+ 1
Python logistic regression with sklearn.linear_model
Hello, Am using this model to reach predictions from a big database. My dataframe has 60 columns and growing. Have noticed that some of new columns contribute negatively to final scores. Have also noticed that table order also influences final scores. How can I reach the optimum table order and containing the best data columns to reach the best possible final score. Thank you. Filipe Santos
13 odpowiedzi
+ 2
Here you will have to apply feature reduction techniques to increase the performance of your model. You can start with PCA. It stands for Principal Component Analysis.
+ 1
To the point Peter Parker is making about PCA, it might also be beneficial to Correlate the columns and/or use Feature Engineering Techniques, Feature Importance, etc. Good Luck 👍
+ 1
Thank you for your answers.
Am very new to all this stuff...
Learned ML from here few weeks ago and am applying it to some needs of mine.

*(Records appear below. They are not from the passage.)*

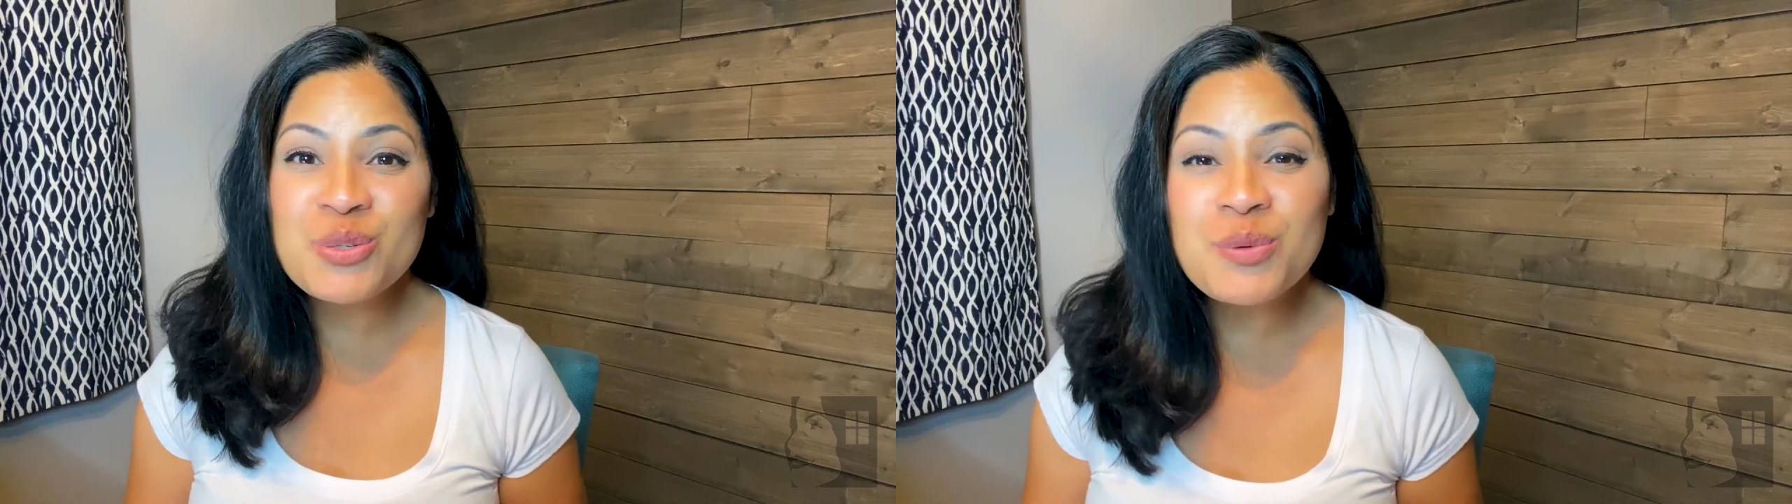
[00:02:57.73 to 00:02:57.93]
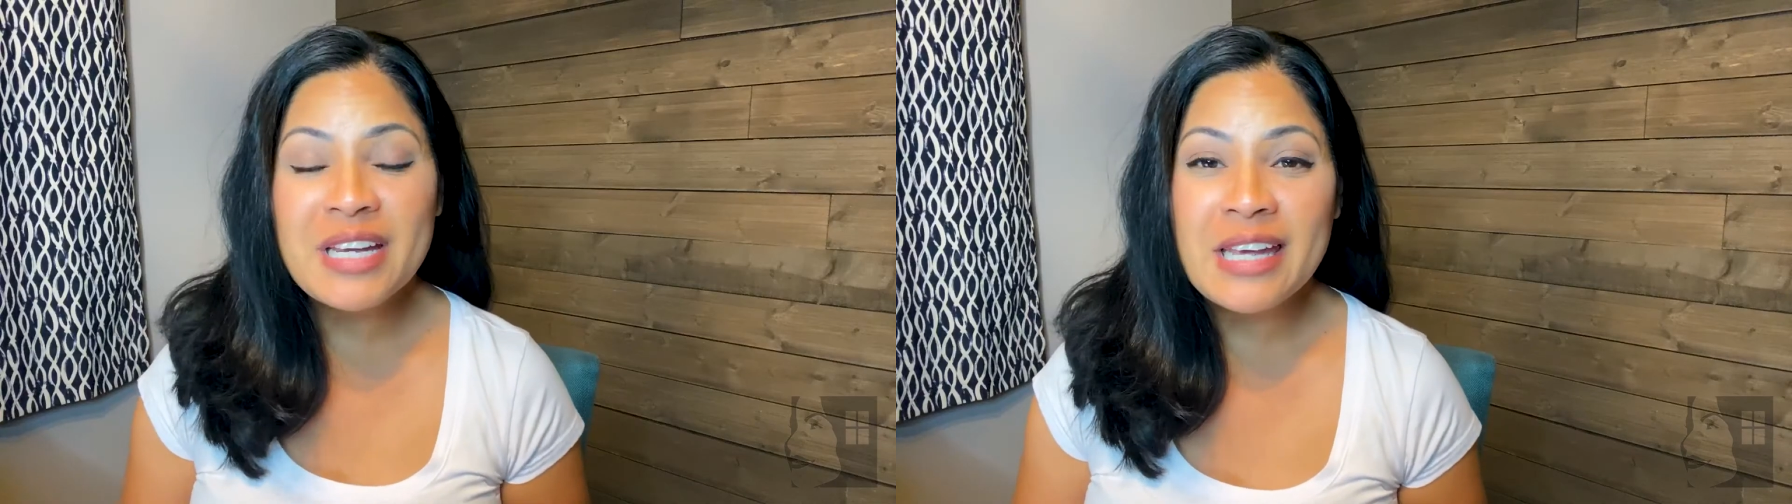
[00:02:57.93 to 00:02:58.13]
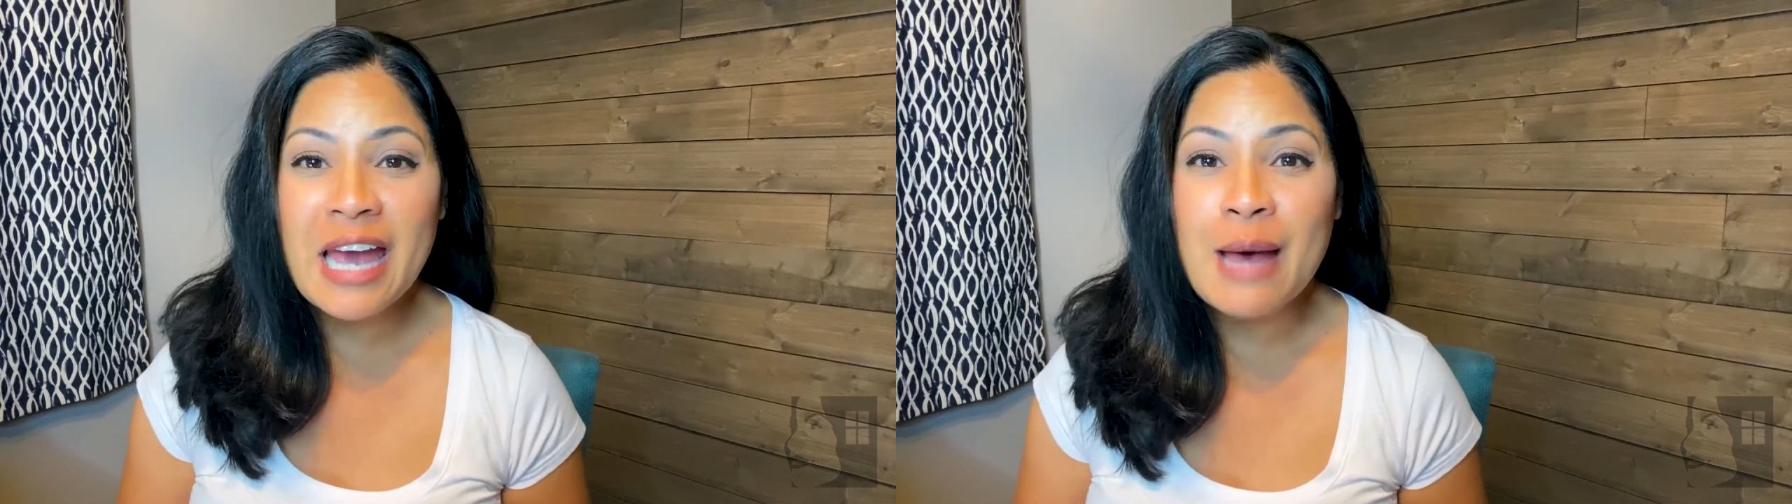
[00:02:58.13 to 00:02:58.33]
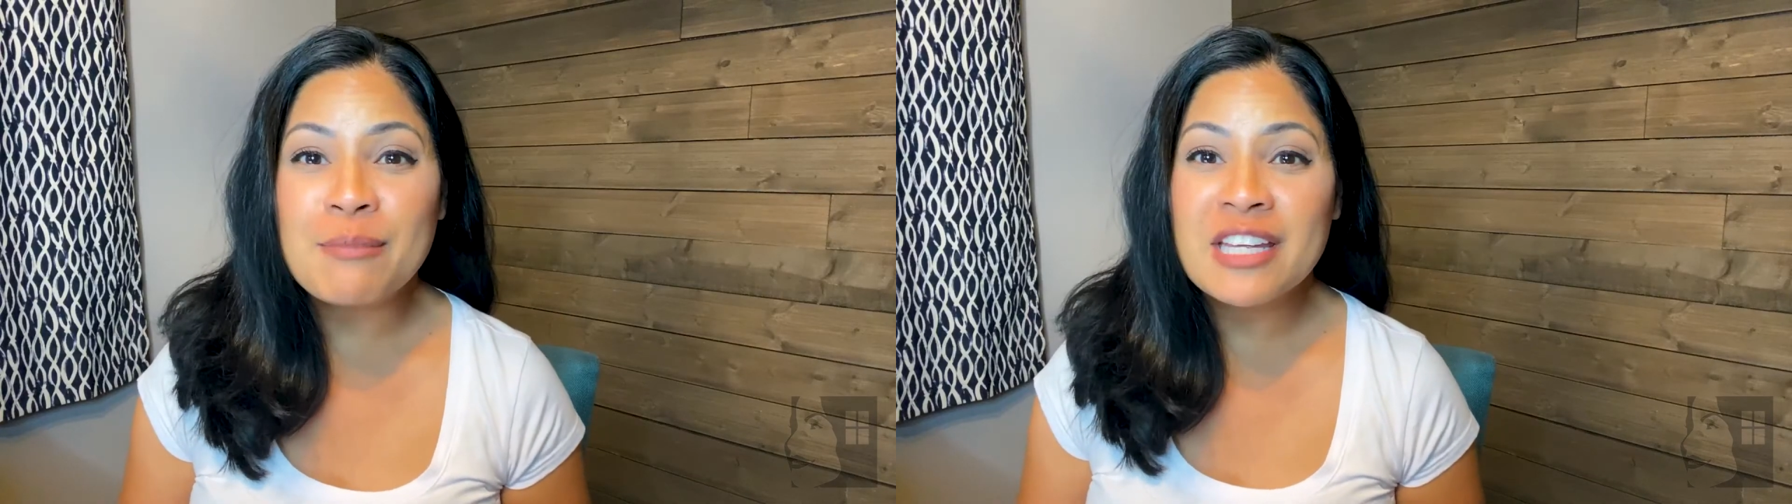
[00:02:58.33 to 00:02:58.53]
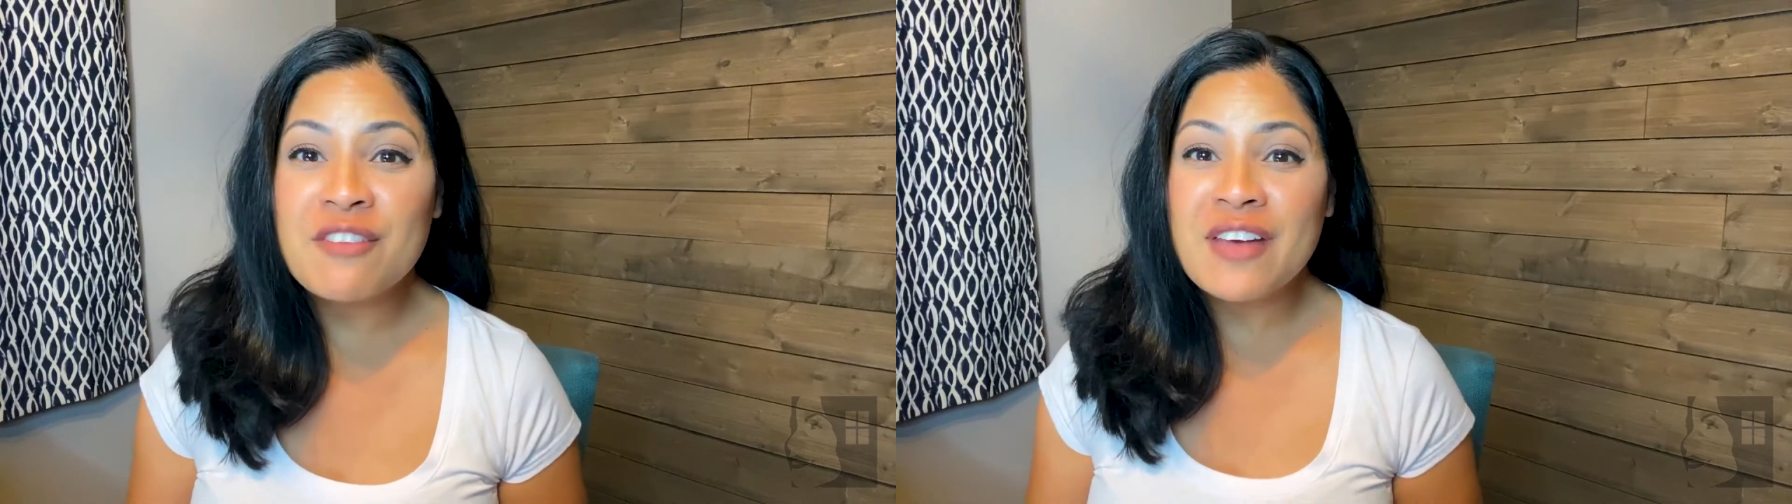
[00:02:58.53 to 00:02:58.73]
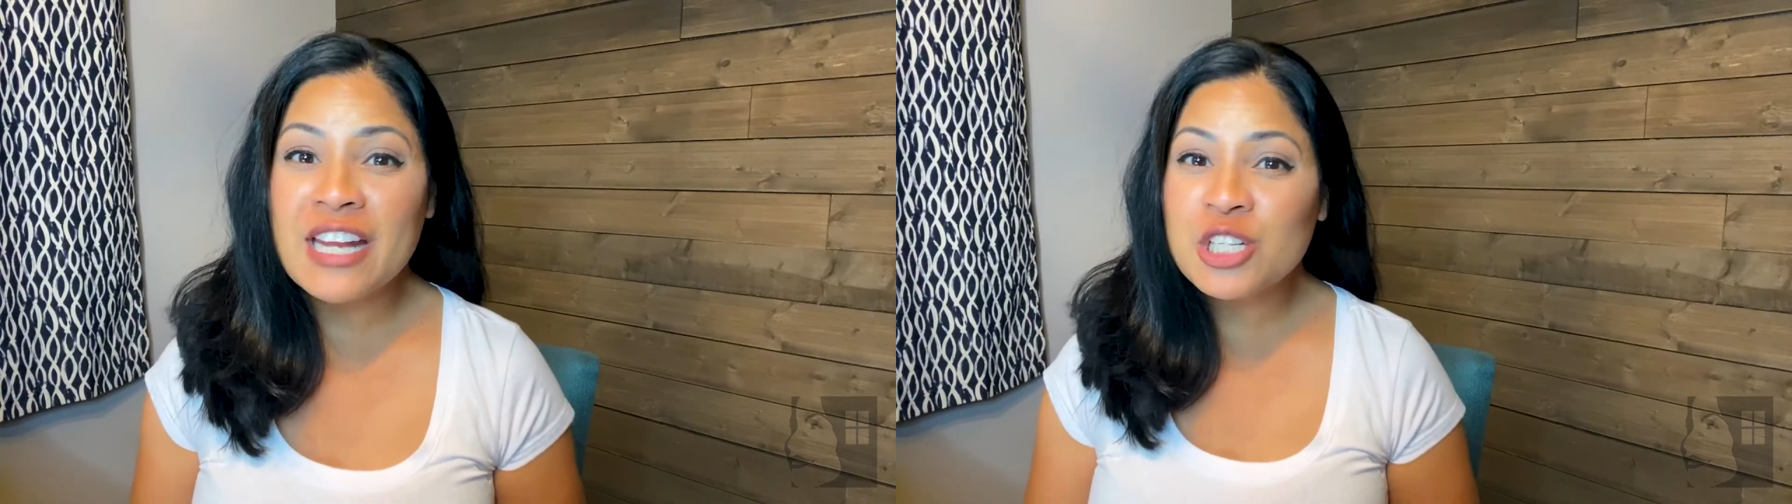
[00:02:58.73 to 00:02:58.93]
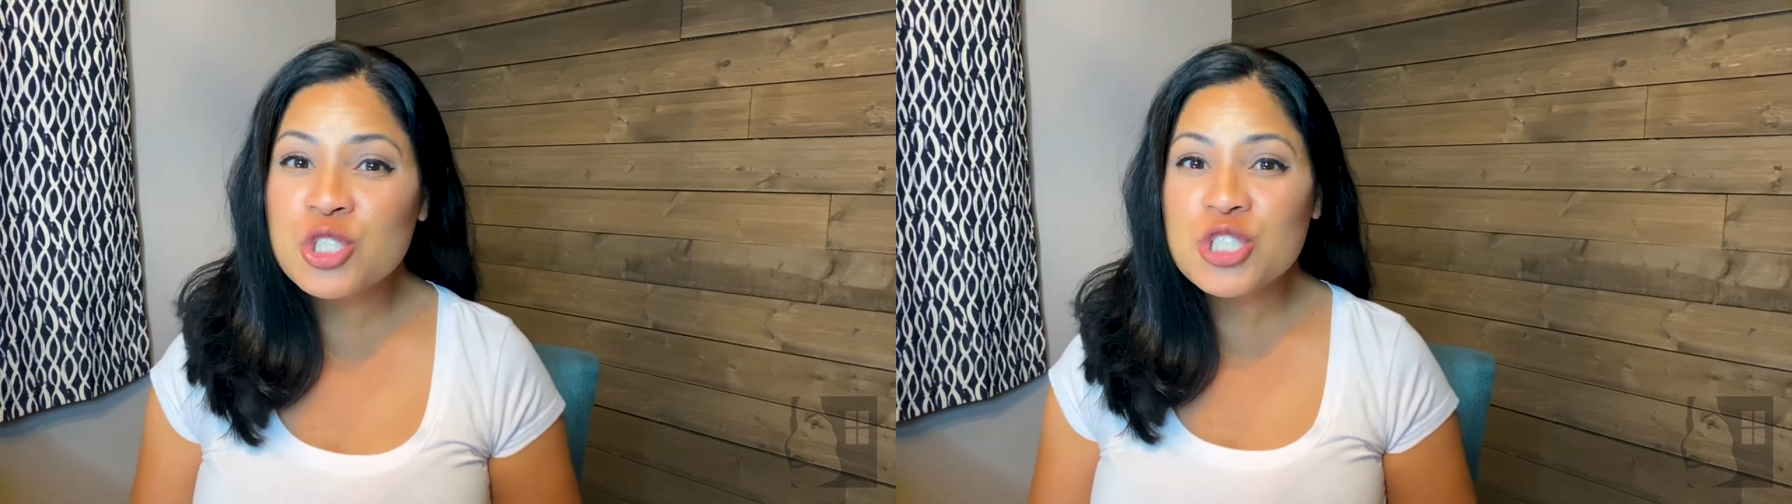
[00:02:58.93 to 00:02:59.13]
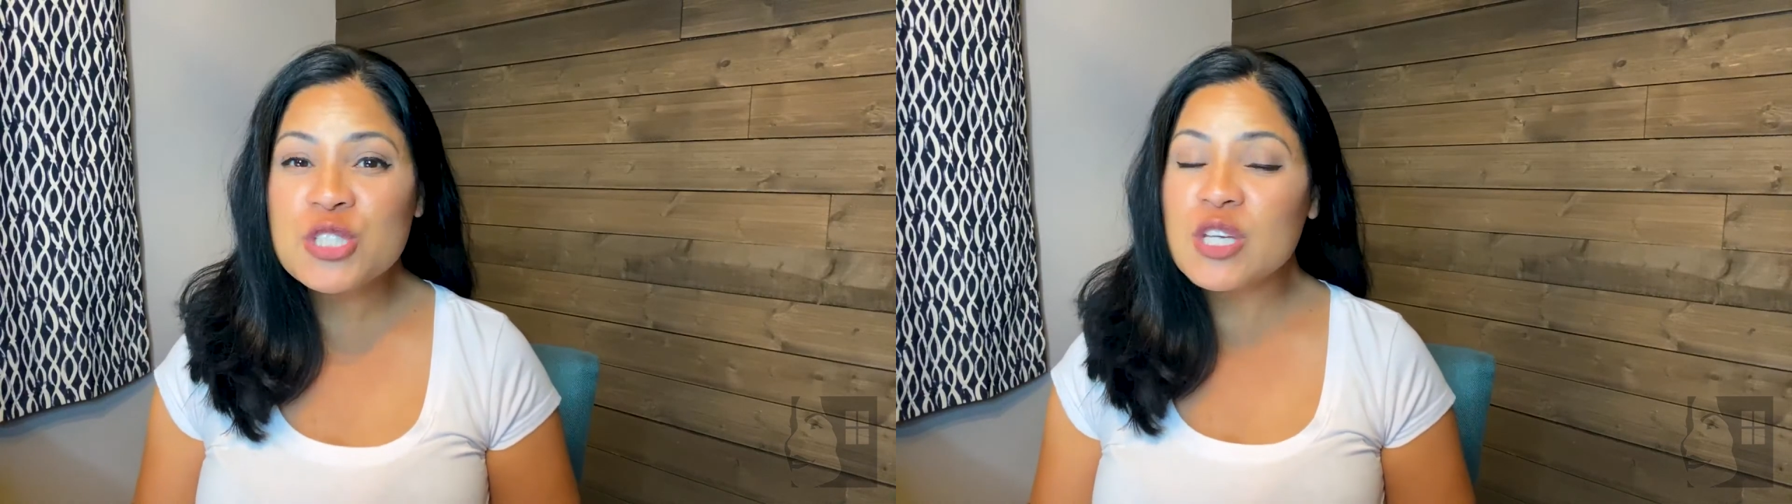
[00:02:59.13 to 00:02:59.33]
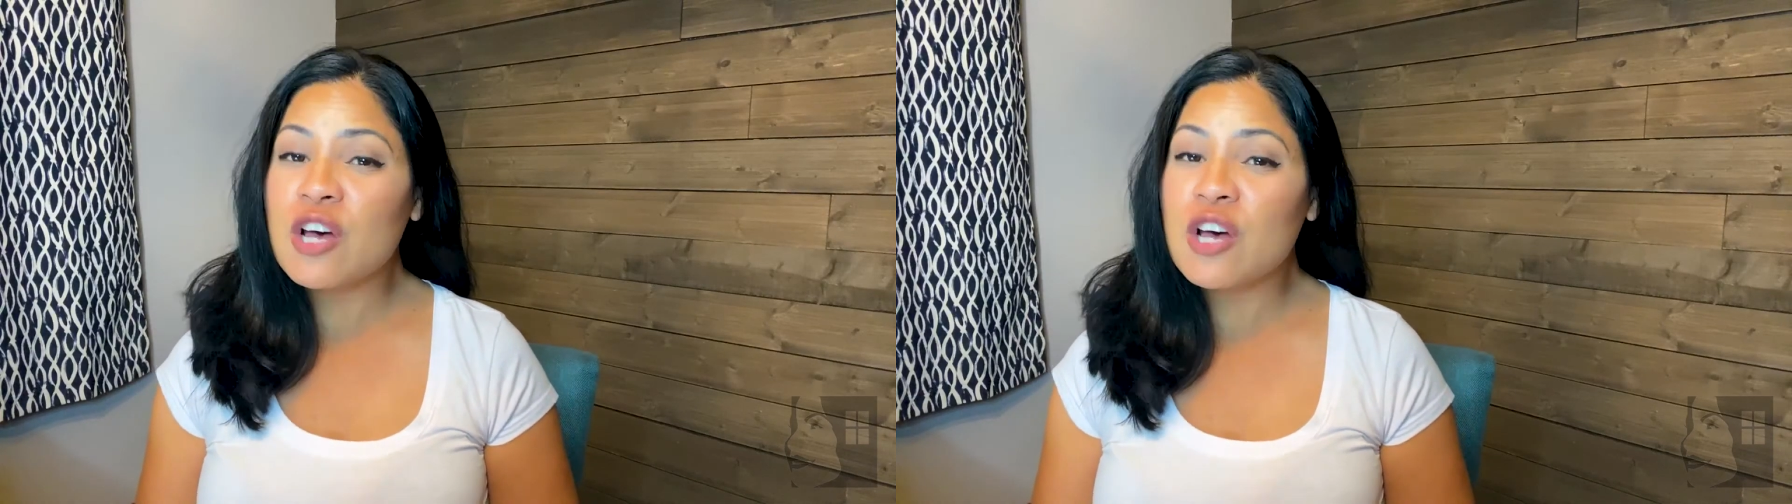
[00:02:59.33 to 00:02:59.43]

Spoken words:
to recap, the advantages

So, based on all your usefull information will google for it and try to apply it in my code.
Thank you once again.
FS
+ 1
Hey again,
Tried PCA techniques but got many erros while trying to adapt my code.
Then started to apply Feature Selection techniques, wich seem more directed to what I need, but again some odd errors arrise.
Am using SelectKBest and chi2 from sklearn and getting this error
"ValueError: Input X must be non-negative."
But there is no negative values in my database... Am not getting what it means.
Any clues?
Thank you.
FS
+ 1
It is tough to say anything without seeing the code and dataset. It will be better if you can share these.
+ 1
Try encoding the data using Label Encoder or One Hot Encoder. You might also benefit from Min/Max Scaler. However, you should do these things before you run them through K-Fold, Chi-Squared, Fit, Predict.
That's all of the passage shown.